Sunday, August 16, 2009

Health Care III

Happy Sunday!

As a reminder, I am responding to an e-mail that my father-in-law forwarded to me from someone who supposes to be highlighting the negative effects of the first 500 pages of H.R. 3200, the house bill on health care reform. I posted the entire e-mail in Health Care I and began discussing the comments that Dad-in-law made. In Health Care II, I continued and also included descriptions of some of the terms being thrown around. I am now going to start addressing the actual e-mail highlights.

Again, here is a link to H.R. 3200 so you can look up these pages for yourself.

The e-mail begins:

Subject: A few highlights from the first 500 pages of the Healthcare bill in...

A very frightening prospect, but this is what some idiots have voted for.

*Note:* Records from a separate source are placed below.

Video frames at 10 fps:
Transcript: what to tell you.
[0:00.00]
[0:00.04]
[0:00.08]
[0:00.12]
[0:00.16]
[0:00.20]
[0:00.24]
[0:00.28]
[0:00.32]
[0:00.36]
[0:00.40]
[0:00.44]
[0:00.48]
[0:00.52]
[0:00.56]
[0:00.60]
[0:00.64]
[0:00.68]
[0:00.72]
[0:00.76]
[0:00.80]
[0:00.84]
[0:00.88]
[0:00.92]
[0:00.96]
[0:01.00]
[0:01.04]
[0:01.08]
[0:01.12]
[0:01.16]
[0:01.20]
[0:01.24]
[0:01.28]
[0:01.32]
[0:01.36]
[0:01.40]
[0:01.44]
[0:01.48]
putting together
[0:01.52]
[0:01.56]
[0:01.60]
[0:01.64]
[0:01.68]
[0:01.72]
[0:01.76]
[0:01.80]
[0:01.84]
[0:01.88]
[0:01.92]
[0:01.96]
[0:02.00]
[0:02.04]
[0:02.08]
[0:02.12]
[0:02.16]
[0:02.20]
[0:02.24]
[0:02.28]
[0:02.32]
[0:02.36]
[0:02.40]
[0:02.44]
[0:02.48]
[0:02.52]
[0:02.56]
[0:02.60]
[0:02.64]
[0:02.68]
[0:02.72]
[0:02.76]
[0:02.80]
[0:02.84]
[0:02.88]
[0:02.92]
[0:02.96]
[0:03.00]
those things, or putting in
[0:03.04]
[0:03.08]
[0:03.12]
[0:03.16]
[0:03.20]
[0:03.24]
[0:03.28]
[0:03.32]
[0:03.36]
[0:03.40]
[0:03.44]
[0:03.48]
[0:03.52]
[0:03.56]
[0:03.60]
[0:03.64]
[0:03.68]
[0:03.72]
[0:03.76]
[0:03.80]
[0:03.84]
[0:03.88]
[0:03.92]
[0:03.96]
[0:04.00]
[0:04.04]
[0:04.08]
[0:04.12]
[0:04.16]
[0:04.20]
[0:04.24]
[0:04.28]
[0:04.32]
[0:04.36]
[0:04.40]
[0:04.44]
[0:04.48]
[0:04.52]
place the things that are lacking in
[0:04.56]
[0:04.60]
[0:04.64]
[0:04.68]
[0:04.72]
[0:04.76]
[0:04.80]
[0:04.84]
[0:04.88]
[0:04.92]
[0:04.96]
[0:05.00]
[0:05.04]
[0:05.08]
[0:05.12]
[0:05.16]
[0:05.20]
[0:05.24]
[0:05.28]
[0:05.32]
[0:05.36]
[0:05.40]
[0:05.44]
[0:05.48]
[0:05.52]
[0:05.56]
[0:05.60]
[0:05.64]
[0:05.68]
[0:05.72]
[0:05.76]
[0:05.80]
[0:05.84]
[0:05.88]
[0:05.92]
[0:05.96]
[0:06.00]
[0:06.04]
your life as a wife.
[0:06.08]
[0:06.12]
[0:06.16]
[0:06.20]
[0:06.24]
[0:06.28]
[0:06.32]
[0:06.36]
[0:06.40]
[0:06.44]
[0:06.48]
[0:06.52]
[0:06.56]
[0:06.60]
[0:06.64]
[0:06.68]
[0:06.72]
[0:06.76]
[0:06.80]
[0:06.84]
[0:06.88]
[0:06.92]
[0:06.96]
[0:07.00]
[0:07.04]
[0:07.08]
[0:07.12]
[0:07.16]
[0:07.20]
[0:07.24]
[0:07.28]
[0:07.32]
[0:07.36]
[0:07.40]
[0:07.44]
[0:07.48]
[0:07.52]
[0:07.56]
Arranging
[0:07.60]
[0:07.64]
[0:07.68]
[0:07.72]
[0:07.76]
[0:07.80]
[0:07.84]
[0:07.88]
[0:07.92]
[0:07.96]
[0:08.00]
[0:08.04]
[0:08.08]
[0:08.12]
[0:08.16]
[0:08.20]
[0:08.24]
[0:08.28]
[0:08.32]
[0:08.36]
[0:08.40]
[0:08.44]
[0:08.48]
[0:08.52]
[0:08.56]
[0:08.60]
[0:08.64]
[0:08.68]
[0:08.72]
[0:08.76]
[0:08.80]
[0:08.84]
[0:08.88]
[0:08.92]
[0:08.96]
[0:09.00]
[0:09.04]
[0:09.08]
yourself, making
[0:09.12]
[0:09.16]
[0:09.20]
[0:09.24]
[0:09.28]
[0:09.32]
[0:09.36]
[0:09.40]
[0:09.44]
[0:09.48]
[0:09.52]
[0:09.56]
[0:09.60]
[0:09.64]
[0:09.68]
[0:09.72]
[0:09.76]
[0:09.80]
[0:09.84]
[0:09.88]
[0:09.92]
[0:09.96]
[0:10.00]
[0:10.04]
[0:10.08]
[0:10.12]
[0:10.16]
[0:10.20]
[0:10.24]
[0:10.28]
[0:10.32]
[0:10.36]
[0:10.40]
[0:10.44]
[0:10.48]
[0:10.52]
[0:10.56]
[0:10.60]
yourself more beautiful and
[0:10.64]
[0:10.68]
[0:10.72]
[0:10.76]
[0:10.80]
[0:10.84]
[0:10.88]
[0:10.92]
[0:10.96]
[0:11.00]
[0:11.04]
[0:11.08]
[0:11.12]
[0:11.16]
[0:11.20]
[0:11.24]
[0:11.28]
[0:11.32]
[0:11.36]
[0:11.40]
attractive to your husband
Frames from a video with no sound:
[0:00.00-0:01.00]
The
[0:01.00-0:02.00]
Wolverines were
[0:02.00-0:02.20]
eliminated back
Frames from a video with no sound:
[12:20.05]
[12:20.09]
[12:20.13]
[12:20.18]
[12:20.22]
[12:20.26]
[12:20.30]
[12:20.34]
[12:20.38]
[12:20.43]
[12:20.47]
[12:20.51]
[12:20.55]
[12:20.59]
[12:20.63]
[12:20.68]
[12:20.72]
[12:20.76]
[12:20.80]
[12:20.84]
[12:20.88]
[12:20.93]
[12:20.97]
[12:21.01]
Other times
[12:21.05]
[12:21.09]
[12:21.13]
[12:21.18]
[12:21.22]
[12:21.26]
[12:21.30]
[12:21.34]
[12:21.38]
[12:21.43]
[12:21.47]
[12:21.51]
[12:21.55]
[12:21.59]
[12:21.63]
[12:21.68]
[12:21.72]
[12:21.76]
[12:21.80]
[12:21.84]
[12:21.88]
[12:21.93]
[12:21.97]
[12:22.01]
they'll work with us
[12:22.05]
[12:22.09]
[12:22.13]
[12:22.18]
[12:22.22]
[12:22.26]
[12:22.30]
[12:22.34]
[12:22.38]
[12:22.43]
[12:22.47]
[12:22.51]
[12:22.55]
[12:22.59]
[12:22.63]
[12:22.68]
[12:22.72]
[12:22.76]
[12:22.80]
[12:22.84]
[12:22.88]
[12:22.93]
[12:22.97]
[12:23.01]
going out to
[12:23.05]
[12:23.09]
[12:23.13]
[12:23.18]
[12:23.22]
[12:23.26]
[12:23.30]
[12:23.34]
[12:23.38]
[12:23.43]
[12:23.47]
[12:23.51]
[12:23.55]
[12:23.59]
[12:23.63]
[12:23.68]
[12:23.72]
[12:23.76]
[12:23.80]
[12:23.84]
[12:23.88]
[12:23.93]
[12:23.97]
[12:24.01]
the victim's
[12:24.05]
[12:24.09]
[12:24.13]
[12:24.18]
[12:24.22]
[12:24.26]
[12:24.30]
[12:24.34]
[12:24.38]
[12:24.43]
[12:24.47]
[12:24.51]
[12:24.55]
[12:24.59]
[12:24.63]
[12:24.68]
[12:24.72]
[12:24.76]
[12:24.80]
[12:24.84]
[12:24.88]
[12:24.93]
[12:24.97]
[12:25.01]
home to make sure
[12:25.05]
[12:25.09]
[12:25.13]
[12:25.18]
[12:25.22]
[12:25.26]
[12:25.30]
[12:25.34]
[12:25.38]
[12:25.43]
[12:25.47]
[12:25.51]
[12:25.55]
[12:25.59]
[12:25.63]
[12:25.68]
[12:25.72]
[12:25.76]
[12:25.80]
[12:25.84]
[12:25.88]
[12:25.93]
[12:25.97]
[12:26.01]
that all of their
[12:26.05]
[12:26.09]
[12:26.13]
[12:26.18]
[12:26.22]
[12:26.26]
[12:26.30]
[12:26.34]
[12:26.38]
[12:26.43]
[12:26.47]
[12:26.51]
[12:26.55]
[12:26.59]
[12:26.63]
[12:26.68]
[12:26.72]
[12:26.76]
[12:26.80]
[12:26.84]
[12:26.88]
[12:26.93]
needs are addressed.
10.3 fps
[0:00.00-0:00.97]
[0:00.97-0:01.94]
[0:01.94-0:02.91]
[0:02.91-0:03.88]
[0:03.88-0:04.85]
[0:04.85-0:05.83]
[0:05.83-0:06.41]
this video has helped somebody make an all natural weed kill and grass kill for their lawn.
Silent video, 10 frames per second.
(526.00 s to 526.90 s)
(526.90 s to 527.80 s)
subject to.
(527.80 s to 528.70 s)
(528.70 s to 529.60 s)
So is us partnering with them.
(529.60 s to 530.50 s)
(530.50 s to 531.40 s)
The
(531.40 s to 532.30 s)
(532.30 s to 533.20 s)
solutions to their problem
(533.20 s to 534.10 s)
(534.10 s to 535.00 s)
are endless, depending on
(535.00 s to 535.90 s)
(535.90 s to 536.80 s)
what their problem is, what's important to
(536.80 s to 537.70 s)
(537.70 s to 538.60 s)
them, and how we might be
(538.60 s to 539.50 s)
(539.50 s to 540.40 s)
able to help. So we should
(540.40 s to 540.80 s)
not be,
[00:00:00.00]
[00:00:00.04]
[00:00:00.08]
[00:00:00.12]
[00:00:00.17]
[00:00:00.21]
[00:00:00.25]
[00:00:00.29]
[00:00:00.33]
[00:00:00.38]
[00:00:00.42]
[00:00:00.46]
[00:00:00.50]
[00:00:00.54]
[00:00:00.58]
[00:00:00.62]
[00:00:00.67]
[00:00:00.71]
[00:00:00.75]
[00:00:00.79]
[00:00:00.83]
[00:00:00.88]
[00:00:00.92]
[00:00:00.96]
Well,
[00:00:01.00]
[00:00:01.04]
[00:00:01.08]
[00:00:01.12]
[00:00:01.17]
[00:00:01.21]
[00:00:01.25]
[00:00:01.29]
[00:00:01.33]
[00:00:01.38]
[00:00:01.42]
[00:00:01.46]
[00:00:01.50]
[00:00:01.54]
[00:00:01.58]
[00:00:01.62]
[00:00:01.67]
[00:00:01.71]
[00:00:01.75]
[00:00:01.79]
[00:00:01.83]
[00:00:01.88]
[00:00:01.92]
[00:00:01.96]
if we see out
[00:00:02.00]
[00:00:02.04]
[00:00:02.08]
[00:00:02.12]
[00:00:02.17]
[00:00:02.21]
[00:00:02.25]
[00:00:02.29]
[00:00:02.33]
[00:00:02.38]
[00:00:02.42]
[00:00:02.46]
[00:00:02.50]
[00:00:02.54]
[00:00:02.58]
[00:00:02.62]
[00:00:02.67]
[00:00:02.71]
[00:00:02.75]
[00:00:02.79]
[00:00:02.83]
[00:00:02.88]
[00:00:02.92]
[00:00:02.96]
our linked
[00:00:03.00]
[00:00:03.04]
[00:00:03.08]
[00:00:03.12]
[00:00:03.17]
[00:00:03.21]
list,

Contact your Representatives and let them know how you feel about this. We, as a country, cannot afford another 1000 page bill to go through congress without being read. Another 500 pages to go. I have highlighted a few of the items that are downright unconstitutional.

My response: No one has voted on anything yet; will let you decide if this is "unconstitutional."

Page 22: Mandates audits of all employers that self-insure!

My response: Pages 21 & 22 mandates a study of the insured and self-insured employee health care markets. Studies are done to gather information or test a hypothesis; audits are done on data after something is done. This is incorrect.

Page 29: Admission: your health care will be rationed!

My response: This entire section speaks to the cost-sharing of insurance. Cost-sharing is the paying of deductibles, coinsurance and co-payments (not premiums). This limits the cost-sharing to $5000 for an individual and $10,000 for a family. This is not rationing of health care, but specific dollar limits placed on the out of pocket expenses of consumers. This is incorrect.

Page 30: A government committee will decide what treatments and benefits you get (and, unlike an insurer, there will be no appeals process)

My response: This section establishes a Health Benefits Advisory Committee. The committee will recommend covered benefits and the elements of three types of plans: essential, enhanced, and premium. In other words, someone has to decide what is in the "essential" or basic plan so that consumers and businesses can compare apples to apples. This is to aid in implementation of contents of the bill, this is not addressing any coverage issues a consumer may have after they have purchased their insurance. This is incorrect.

Sorry, but I have a party to attend, so I'll let you chew on these few and be back later. Enjoy your afternoon!